(Collected data)

★ ★ ★

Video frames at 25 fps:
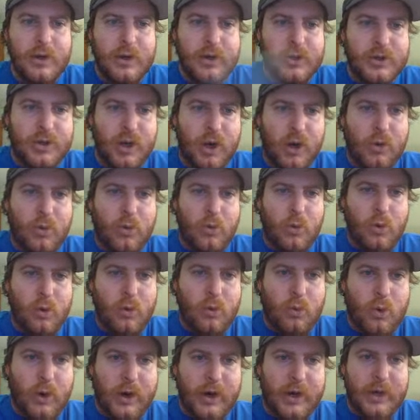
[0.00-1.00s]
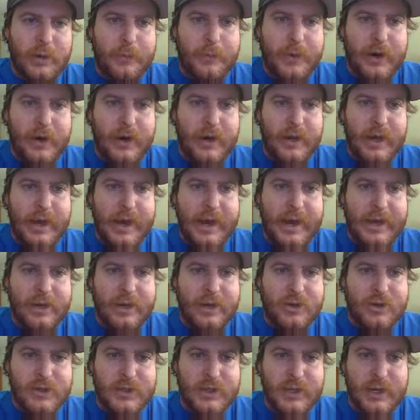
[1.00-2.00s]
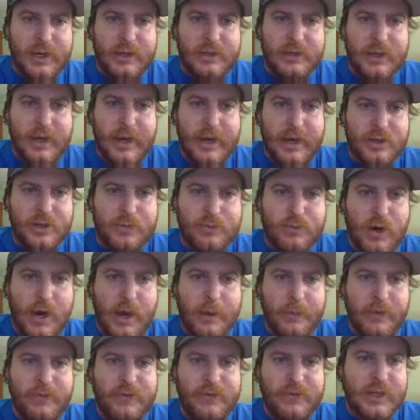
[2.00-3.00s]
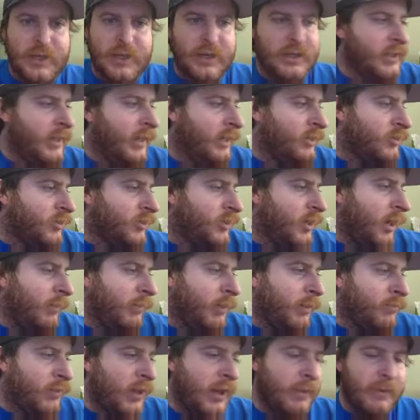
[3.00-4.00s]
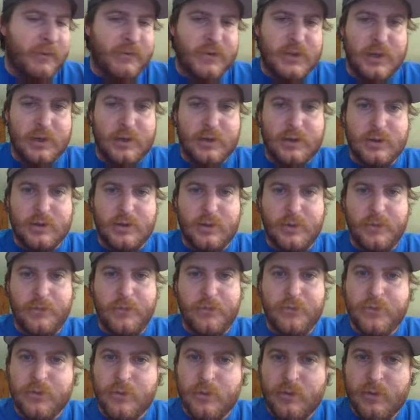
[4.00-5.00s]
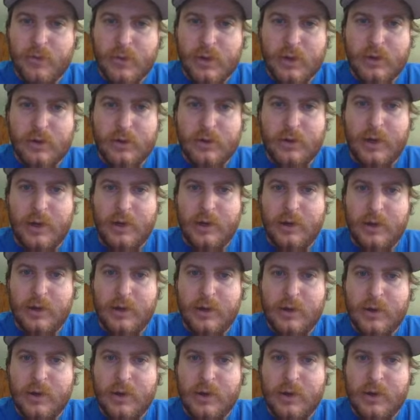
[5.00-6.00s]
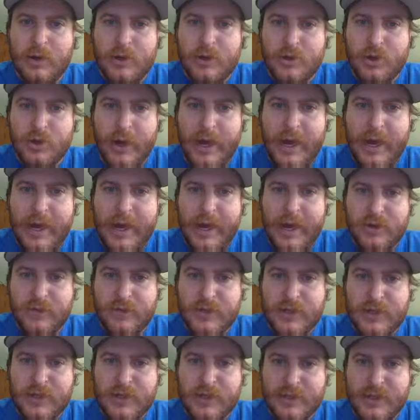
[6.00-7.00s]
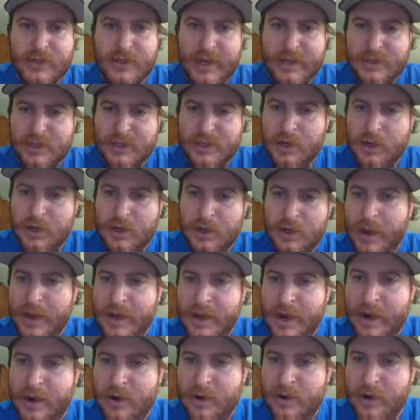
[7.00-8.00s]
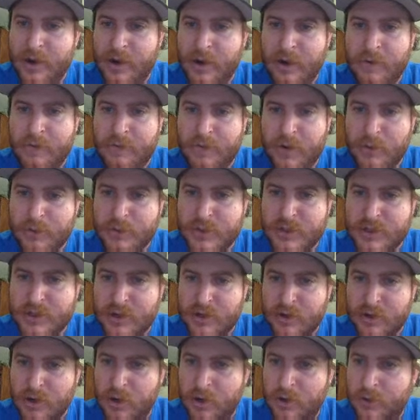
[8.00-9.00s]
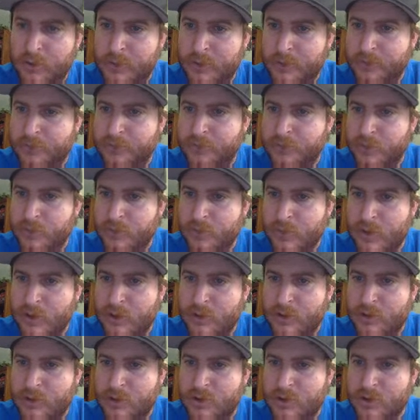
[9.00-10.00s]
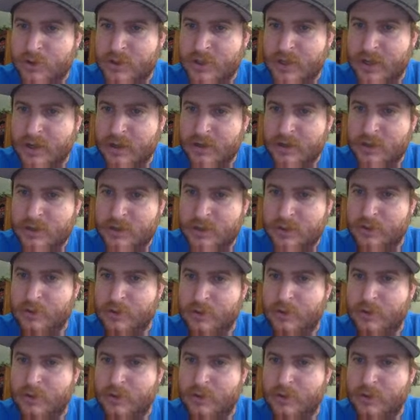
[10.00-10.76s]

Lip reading: So we're comparing h of 6, h prime of 6, and h double prime of 6. Okay? So h of 6, that's going to be my area from 0 to 6.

★ ★ ★

▶ **TASK ITEM**
Transcribe all entries above exactly. Drop the pictures.

▶ **WRITTEN RESPONSE**
Video frames at 25 fps:
[0.00-1.00s]
[1.00-2.00s]
[2.00-3.00s]
[3.00-4.00s]
[4.00-5.00s]
[5.00-6.00s]
[6.00-7.00s]
[7.00-8.00s]
[8.00-9.00s]
[9.00-10.00s]
[10.00-10.76s]

Lip reading: So we're comparing h of 6, h prime of 6, and h double prime of 6. Okay? So h of 6, that's going to be my area from 0 to 6.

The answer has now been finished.